Mais le jugement qui conclut à la culpabilité en prenant partie ne fait-il pas perdre justement toute crédibilité aux yeux de ceux qui s’en trouvent accusés excluant précisément les bourreaux du processus de retour vers l’humanité des bourreaux et de leurs victimes ? Ce qui a été fait en Afrique du Sud n’est-il pas davantage porteur d’espoir pour tous ?

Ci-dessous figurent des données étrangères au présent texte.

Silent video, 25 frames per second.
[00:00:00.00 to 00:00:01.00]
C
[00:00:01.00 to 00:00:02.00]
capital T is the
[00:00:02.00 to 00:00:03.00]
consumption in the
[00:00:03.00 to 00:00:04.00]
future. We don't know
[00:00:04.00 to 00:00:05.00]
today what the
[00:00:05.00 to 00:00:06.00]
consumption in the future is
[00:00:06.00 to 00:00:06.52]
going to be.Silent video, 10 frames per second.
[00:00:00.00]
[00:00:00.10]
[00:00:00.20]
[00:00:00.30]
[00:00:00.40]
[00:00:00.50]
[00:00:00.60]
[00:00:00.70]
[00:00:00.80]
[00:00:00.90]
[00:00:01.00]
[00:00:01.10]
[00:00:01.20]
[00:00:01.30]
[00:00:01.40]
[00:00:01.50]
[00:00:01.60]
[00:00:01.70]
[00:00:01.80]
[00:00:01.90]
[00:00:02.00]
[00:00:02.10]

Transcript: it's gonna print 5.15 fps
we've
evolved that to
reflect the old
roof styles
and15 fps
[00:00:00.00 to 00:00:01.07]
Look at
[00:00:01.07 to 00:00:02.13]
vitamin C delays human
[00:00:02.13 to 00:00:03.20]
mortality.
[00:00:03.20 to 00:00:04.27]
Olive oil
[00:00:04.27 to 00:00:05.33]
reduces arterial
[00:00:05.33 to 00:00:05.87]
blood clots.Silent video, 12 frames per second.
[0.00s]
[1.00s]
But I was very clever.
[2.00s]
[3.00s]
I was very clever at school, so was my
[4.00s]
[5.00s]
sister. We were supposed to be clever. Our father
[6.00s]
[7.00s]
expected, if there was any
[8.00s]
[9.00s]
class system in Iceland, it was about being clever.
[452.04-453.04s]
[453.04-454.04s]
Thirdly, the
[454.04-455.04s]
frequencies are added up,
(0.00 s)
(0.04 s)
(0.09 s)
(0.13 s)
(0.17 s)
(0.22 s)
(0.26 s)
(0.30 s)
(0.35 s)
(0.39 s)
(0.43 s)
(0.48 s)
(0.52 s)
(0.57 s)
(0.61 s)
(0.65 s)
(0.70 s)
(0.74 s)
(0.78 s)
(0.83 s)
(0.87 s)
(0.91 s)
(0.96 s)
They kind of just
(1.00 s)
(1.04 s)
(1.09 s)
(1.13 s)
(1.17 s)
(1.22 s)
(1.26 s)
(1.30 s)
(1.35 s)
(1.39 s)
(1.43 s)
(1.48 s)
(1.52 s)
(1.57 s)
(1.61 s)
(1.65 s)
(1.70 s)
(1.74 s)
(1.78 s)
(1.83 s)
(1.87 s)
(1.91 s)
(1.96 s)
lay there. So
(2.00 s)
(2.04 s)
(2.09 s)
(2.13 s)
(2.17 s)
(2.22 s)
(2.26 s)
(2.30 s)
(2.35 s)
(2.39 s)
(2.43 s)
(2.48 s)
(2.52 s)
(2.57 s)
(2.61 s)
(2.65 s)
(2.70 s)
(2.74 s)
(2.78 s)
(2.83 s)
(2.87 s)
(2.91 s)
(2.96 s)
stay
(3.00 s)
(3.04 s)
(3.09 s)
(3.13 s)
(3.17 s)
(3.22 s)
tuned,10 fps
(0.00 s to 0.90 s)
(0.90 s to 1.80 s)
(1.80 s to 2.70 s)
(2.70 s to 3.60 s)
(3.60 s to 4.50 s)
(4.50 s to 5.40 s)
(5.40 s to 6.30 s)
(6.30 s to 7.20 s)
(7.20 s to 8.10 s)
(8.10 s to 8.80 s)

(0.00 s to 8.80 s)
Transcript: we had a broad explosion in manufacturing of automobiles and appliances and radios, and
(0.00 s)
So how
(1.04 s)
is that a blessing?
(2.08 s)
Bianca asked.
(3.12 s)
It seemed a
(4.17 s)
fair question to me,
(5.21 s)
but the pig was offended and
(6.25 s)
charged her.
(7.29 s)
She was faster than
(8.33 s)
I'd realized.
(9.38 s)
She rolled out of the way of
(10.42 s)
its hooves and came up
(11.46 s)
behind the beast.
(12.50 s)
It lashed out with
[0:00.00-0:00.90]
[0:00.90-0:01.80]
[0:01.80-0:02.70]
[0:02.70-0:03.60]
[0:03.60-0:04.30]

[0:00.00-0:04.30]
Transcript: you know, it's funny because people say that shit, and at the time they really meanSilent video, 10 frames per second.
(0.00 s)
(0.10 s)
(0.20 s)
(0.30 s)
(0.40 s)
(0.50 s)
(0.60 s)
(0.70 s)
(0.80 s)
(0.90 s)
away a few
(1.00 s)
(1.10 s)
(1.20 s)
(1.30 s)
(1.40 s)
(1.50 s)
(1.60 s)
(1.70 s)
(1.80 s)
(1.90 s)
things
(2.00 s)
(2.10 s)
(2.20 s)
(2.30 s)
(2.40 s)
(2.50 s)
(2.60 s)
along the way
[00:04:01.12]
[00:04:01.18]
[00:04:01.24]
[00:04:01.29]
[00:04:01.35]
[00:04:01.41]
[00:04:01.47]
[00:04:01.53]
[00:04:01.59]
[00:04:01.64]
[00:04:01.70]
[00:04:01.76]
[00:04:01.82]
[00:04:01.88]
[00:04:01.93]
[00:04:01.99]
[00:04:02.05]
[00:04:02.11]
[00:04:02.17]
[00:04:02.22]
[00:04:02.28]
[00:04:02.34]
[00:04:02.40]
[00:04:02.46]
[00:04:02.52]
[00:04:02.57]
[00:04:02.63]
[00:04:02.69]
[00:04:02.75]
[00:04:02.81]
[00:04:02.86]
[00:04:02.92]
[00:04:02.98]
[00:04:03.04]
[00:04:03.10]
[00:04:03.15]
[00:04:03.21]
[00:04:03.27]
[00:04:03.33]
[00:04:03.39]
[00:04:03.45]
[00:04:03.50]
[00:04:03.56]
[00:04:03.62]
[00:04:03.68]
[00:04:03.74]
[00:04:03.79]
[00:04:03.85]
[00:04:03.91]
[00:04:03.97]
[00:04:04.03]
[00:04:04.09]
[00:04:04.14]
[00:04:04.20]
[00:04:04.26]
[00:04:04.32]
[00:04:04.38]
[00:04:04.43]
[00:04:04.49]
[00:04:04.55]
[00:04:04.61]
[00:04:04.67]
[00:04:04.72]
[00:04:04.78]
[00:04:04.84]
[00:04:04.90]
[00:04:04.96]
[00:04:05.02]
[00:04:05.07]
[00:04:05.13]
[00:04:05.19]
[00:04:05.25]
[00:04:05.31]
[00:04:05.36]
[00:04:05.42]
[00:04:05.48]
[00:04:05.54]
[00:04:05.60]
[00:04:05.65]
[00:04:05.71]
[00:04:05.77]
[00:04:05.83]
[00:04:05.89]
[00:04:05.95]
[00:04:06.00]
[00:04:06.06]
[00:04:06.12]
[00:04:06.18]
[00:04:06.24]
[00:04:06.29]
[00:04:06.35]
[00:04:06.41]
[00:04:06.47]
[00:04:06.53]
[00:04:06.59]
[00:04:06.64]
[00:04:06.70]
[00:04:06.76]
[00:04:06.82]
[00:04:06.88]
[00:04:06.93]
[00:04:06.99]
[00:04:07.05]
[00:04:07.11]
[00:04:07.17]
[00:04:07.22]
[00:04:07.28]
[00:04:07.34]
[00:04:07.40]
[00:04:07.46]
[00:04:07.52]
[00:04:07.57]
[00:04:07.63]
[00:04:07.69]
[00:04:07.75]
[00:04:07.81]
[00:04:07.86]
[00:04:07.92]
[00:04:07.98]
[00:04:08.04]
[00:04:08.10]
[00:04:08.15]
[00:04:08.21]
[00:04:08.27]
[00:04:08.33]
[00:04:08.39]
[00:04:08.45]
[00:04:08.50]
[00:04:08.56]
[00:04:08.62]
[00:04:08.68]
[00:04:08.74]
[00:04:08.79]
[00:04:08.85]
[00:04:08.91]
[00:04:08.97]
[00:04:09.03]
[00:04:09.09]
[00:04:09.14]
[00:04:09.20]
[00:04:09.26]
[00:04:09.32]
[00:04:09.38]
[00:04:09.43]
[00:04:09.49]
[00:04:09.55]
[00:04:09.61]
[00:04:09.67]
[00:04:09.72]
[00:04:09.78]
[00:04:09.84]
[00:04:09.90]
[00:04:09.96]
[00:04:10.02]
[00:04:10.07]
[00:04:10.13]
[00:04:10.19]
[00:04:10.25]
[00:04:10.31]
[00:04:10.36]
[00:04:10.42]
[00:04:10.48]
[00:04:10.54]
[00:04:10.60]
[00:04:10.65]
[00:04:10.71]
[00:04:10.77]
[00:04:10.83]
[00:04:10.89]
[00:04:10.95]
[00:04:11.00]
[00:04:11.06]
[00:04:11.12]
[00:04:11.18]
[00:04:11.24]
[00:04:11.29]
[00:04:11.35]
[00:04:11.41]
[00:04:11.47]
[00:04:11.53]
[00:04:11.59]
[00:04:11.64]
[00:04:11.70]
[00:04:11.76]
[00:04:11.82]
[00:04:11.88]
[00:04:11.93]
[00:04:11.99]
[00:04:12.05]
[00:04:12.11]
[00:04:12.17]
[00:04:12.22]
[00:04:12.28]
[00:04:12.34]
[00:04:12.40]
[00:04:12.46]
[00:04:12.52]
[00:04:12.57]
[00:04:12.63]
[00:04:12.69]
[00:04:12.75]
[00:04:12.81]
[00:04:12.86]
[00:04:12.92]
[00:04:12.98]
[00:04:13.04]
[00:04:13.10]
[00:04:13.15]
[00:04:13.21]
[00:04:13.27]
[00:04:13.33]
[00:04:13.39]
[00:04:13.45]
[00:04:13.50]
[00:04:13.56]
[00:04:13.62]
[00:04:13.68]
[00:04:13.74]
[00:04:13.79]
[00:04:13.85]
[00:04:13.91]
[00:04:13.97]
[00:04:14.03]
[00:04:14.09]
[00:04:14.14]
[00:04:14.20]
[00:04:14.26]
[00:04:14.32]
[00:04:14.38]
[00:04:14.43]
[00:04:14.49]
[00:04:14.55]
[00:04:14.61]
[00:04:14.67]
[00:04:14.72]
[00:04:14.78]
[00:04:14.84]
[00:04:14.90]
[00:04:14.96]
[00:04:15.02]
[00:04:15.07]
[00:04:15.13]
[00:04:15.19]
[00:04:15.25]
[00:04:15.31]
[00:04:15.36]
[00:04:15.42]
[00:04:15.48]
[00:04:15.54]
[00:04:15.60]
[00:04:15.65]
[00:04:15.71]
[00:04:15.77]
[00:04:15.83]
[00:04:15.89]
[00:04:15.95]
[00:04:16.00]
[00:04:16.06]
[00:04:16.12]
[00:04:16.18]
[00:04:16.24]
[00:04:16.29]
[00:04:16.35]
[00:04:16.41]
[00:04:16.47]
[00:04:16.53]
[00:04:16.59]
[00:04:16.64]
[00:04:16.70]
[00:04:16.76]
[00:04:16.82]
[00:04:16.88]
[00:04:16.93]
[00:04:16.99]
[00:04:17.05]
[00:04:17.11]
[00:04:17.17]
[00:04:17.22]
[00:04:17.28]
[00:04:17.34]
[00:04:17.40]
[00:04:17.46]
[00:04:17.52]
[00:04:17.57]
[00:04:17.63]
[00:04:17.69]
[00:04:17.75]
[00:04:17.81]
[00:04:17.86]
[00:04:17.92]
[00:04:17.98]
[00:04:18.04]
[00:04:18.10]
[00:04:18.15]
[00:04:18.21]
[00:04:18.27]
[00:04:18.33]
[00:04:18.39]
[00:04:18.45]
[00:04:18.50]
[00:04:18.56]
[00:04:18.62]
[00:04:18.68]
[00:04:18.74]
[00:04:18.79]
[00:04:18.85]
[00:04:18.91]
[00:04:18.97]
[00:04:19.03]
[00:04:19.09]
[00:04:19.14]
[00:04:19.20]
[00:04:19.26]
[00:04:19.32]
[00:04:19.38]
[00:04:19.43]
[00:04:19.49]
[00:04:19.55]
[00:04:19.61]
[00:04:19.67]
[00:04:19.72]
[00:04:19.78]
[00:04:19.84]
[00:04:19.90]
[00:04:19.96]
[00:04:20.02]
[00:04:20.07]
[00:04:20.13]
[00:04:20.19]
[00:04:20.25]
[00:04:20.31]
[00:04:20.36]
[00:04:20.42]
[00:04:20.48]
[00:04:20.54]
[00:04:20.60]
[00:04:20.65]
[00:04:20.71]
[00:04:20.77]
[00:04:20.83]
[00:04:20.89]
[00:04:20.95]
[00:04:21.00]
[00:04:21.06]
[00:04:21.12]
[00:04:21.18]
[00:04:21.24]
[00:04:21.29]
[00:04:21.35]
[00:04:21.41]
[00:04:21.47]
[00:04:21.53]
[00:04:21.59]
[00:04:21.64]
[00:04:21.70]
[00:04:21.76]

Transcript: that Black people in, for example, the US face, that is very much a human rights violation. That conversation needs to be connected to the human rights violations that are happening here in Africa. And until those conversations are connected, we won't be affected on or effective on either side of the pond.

Et qu’en est-il du lien des génocides à la démocratie. Étendant son propos aux épisodes de l’histoire qui voient la naissance de l’état turque surgir du génocide arménien comme la république française se fonder sur la terreur et l’extermination des « vendéens » et la glorification des agents de ce massacre, Hélène Piralian-Simonyan pose la question de l’idéologie de l’homme nouveau et de ses conséquences sur les structures de l’Etat. Quelle filiation en effet s’agit-il encore de faire disparaître dans ce qui marque le chant révolutionnaire du XXe siècle et sa phrase célèbre entre toute : « du passé faisons table rase ? » Et si en effet avec François Furet, il s’agissait de repenser « la Terreur » à la lumière du Goulag ? S’opposant aux arguments d’Octave Mannoni qui parlant de l’esclavage invite « à laver ce péché dans le baptême universaliste » l’auteur nous donne la réponse de Patrick Chamoiseau « Comment ? j’ai à peine ouvert les yeux qu’on avait bâillonnés, et déjà l’on veut me noyer dans l’universel ? »
On le voit, les questions soulevées par Hélène Piralian-Simonyan sont de celles qui fondent l’homme moderne et auxquelles il ne peut longtemps échapper. Questions dérangeantes, questions cruciales. Ce livre nous les pose avec intelligence et sa lecture nous traverse tant dans notre pratique analytique que citoyenne.